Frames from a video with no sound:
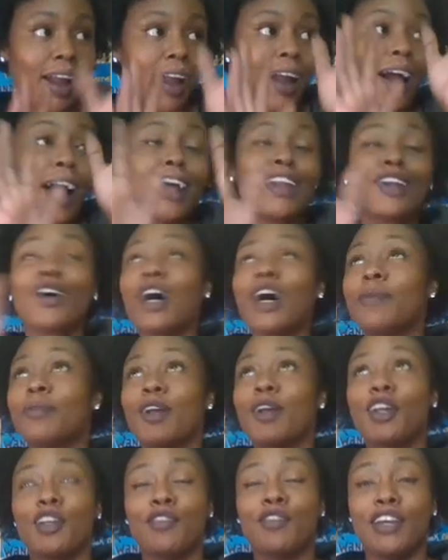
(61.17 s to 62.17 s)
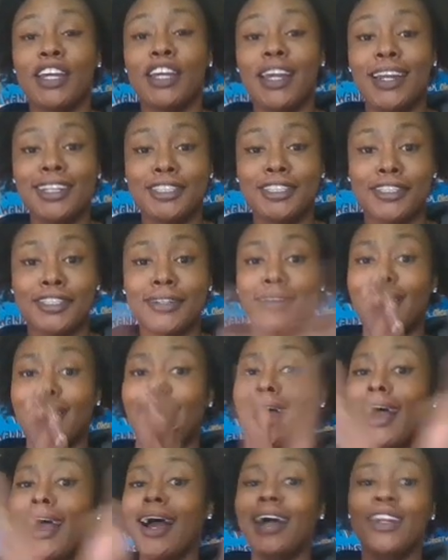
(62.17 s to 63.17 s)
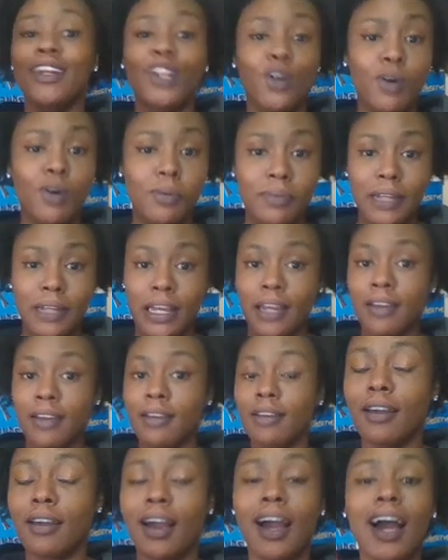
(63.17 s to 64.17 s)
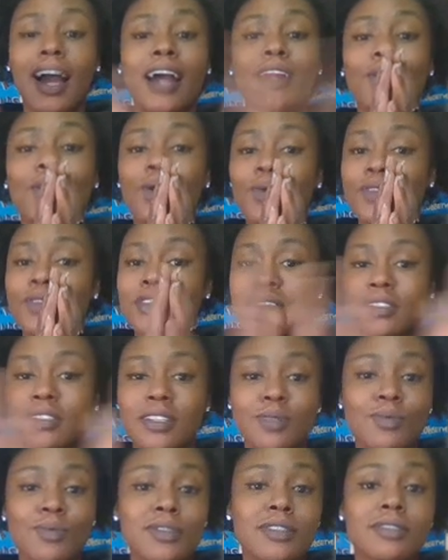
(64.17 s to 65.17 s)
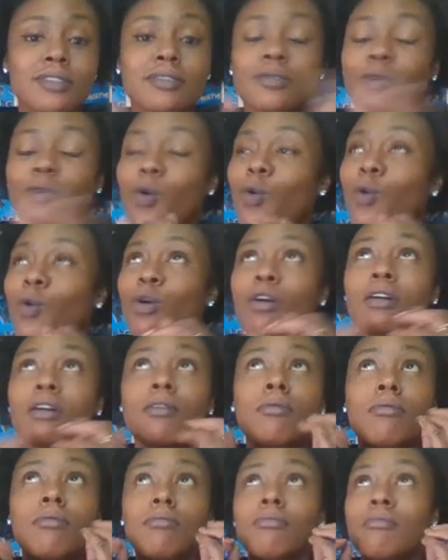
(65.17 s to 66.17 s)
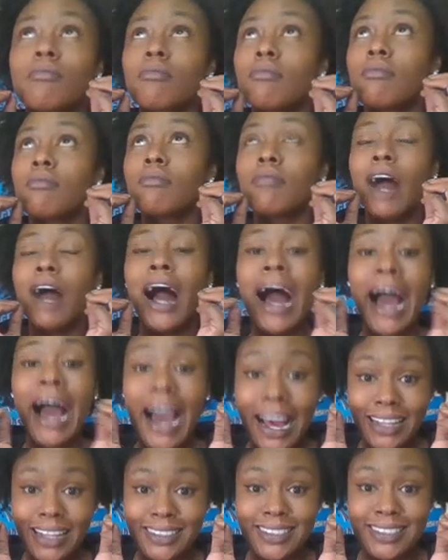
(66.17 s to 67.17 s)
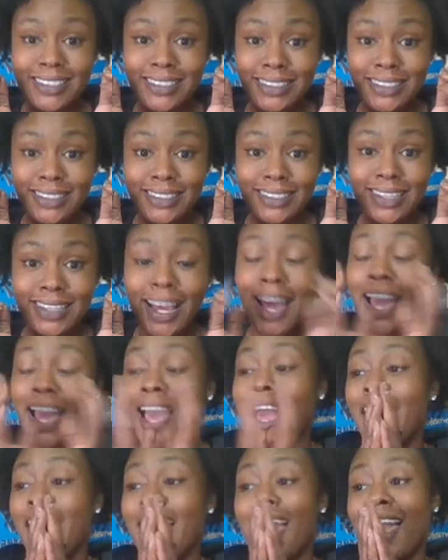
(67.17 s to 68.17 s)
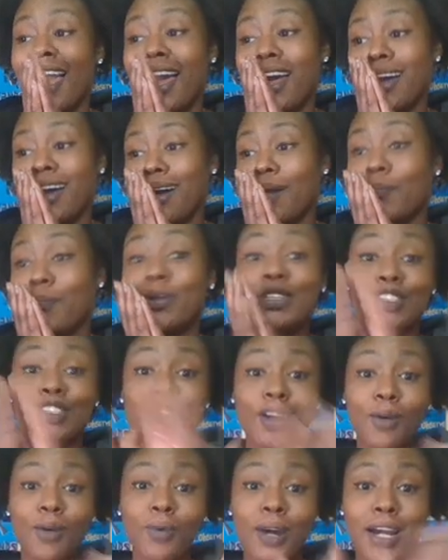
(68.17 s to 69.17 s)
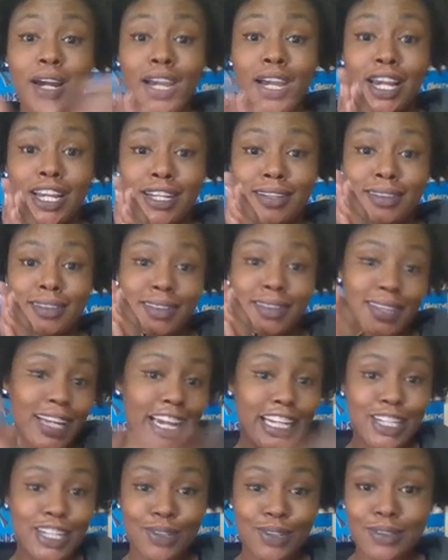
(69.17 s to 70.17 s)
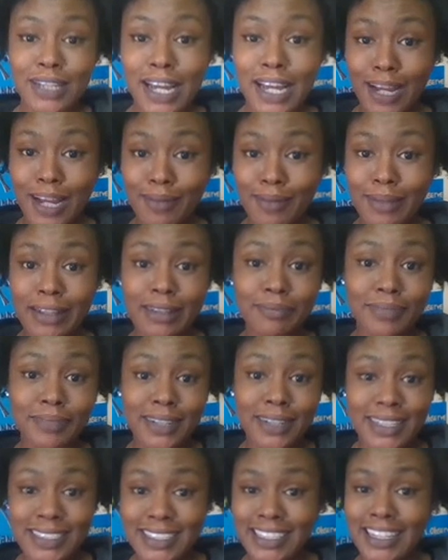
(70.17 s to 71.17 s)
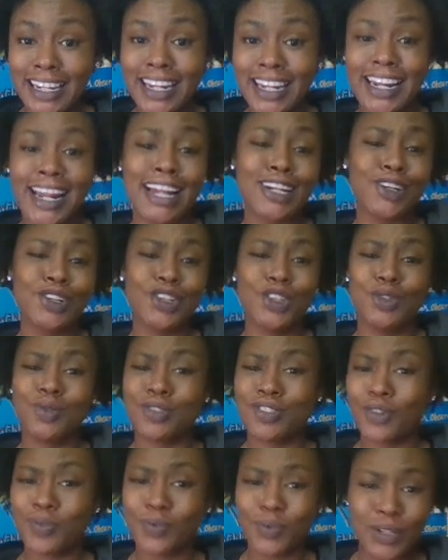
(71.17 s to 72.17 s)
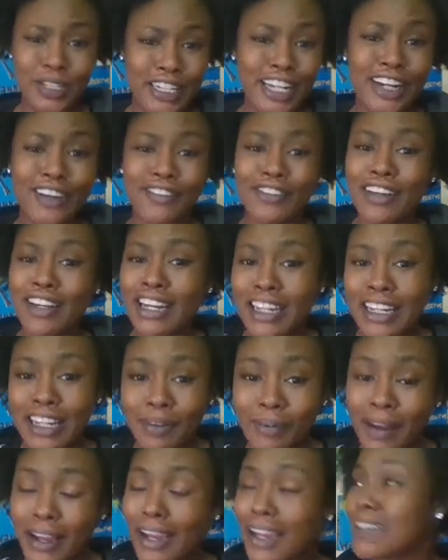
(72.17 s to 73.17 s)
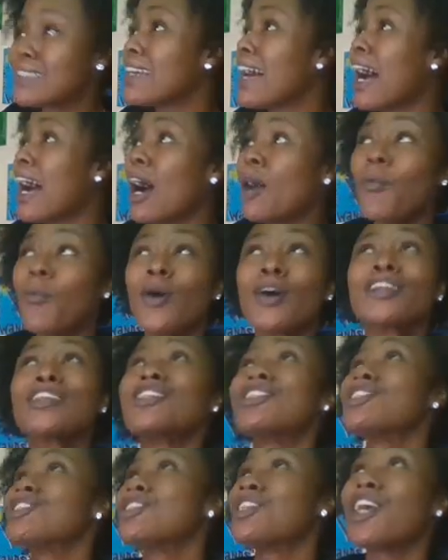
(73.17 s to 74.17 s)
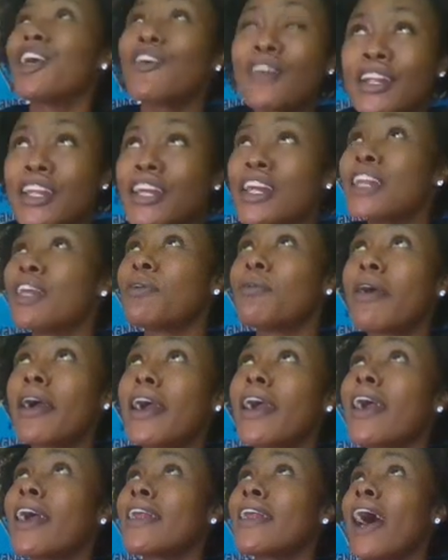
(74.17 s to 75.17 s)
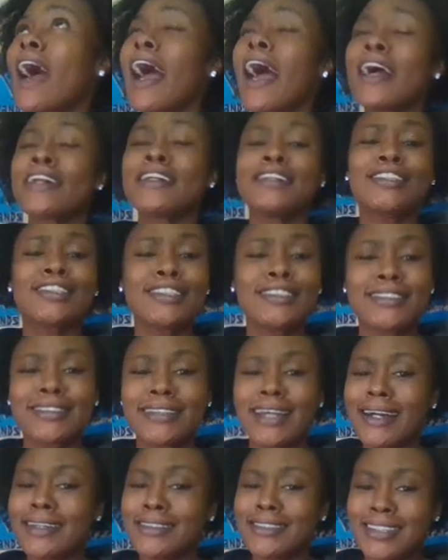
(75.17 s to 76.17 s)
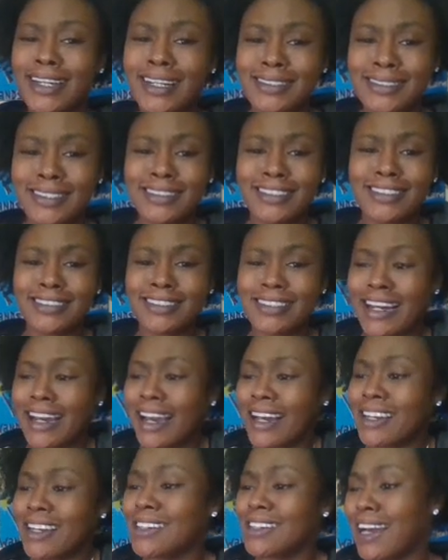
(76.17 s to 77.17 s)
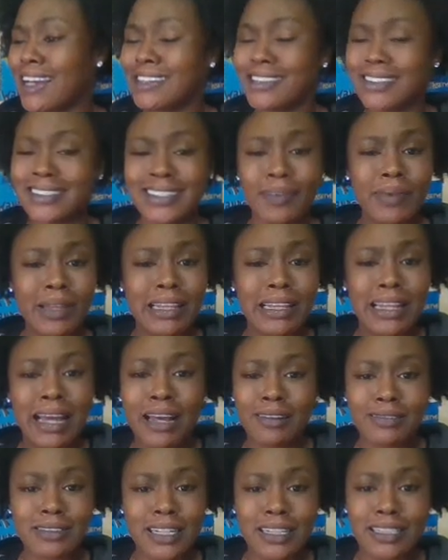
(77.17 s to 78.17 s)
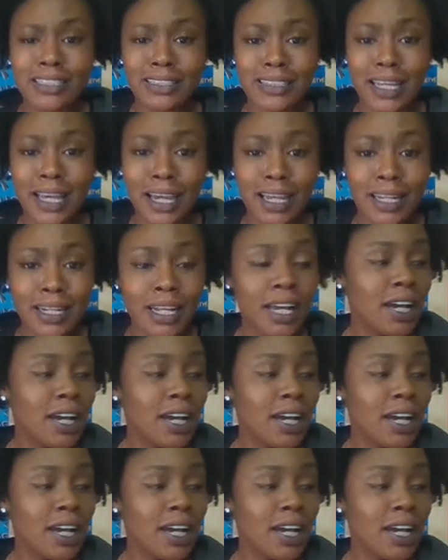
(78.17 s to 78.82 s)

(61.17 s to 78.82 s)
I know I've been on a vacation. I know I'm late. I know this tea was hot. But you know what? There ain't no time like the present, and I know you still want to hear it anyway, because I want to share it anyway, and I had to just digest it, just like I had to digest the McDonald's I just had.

····················

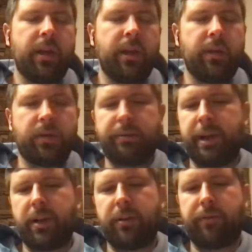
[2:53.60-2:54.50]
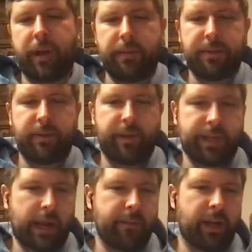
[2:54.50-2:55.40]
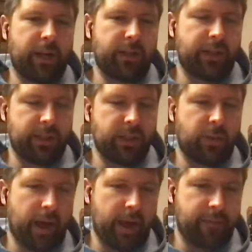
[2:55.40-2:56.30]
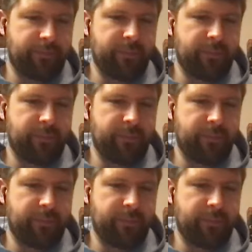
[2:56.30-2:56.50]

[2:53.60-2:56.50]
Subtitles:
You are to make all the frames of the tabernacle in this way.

····················

Task goal »
What you return from the records above should be exactly everything from the line with "Frames from a" down to the line with "(77.17 s to 78.17 s)", both kept, and no pictures.

Exercise result »
Frames from a video with no sound:
(61.17 s to 62.17 s)
(62.17 s to 63.17 s)
(63.17 s to 64.17 s)
(64.17 s to 65.17 s)
(65.17 s to 66.17 s)
(66.17 s to 67.17 s)
(67.17 s to 68.17 s)
(68.17 s to 69.17 s)
(69.17 s to 70.17 s)
(70.17 s to 71.17 s)
(71.17 s to 72.17 s)
(72.17 s to 73.17 s)
(73.17 s to 74.17 s)
(74.17 s to 75.17 s)
(75.17 s to 76.17 s)
(76.17 s to 77.17 s)
(77.17 s to 78.17 s)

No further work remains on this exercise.